Despite the high-level political connections of the mercenary organization Blackwater, the scandals about its recklessness and ruthlessness in Iraq are expanding. And they are increasingly being reinforced by new scandals about other big corporations’ undermining the U.S. occupation by unrestrained pursuit of private profit.

 

The latest are the revelations about Dyncorps, the company entrusted with the training of the Iraqi police, one of the Iraqi security forces that are supposed ultimately  to achieve the U.S. aims in Iraq and allow the scaling down of the U.S. military operation.

 

The BBC website reported Oct. 23: "The US government audit, due to be released in Washington, says the State Department cannot say 'specifically what it received' for most of the money paid to DynCorp, the largest single contractor to the department."

 

Even the chairman of the Senate Homeland Security Committee, nominally a Democrat but an ardent supporter of Bush's policy in Iraq, expressed uneasiness.
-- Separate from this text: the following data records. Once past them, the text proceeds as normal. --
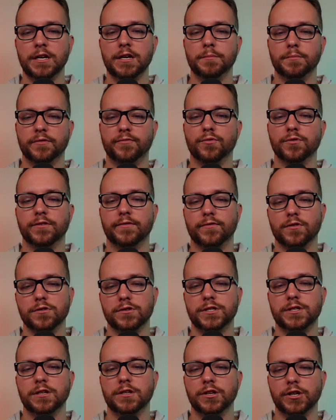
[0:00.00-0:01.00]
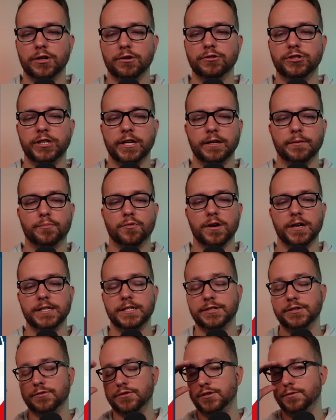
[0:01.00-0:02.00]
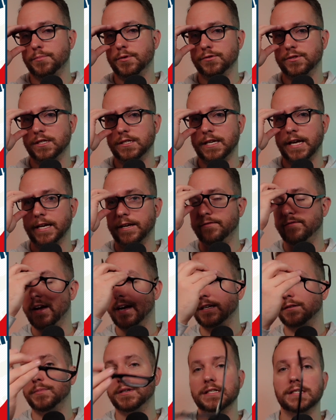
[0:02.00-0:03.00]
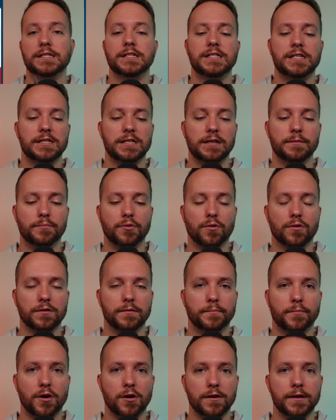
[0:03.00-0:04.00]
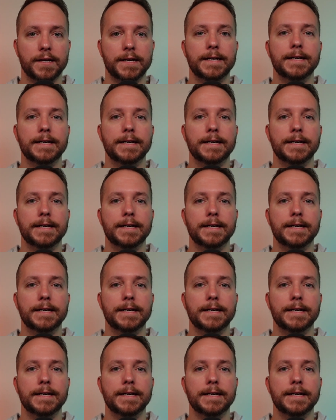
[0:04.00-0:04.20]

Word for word: before the first negotiated prices are supposed to take effect. Because this is the important part.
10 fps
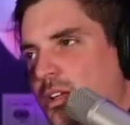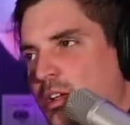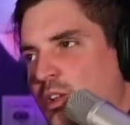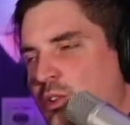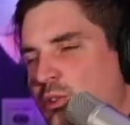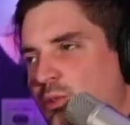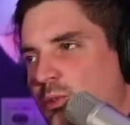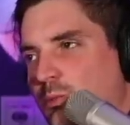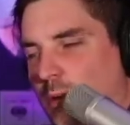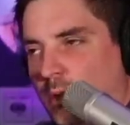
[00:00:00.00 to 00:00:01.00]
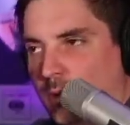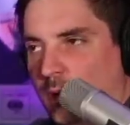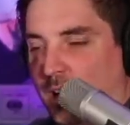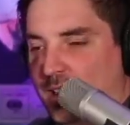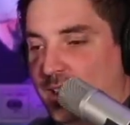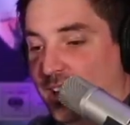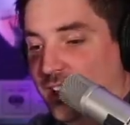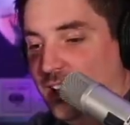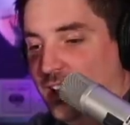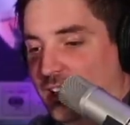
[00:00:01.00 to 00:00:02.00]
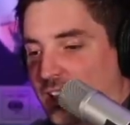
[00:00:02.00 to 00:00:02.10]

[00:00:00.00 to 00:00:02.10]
You uh, hereditary, huh?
The BBC noted:

 

"Senator Joe Lieberman ... said it could take the State Department up to five years to review invoices and demand repayment from DynCorp for unjustified expenses. 'This scenario is far too frequent across the federal government,' he said."

 

These multiplying scandals and the chaos they reflect are evidence that the capitalist counteroffensive against all the social gains of the last 150 years has reached the point where it is undermining the general policy goals of the capitalist class as a whole.

 

The "economic royalists" have pushed "privatization" to the point of reviving evils characteristic of the first phase of capitalist development, in which the basic needs of social cohesion, vital even for the capitalist economy, were ignored. For the privatizers, there is no such thing as society—only the market.

 

The result is that the socially blind pursuit of profit by the monster corporations is threatening the political goals of the capitalist class as a whole.  In fact, this was the same problem that motivated the capitalist rulers to enact the first progressive social legislation in England. It was not because of the pressure of any movement representing the masses—the victims of the savage early capitalism—but the capitalists themselves, who feared that they were destroying the base of their economic development.

 

This lesson has apparently been forgotten by the ideologues singing the war songs of the capitalist offensive. Their actions are symptomatic of a decadent capitalist class that stubbornly ignores that interests of society and gives no thought to the future.

 

And the obvious implication of it is that the defeat of the U.S. effort in Iraq will be a disaster for the entire worldwide capitalist offensive that has been going on for the last 30 years, and one that is not limited to the capitalist powers that committed themselves to the Iraq war and occupation.

 

Reporting on a congressional investigation of Blackwater's operations in Iraq, an article in the Oct. 2 New York Times noted that the company had tried to cover its outrages by paying off the victim's families, a capitalist-type calculation that left out the social aspect: "In at least two cases, Blackwater paid victims’ family members who complained, and sought to cover up other episodes, the Congressional report said. It said State Department officials approved the payments in the hope of keeping the shootings quiet.

 

“In one case last year, the department helped Blackwater spirit an employee out of Iraq less than 36 hours after the employee, while drunk, killed a bodyguard for one of Iraq’s two vice presidents on Christmas Eve."

 

After the Blackwater massacre in Nissour Square, Baghdad, on Sept. 16, the U.S. government itself took the lead in trying to pay off the victims' families and supporters, but seems to have succeeded only in embittering them, according to an account in the Oct.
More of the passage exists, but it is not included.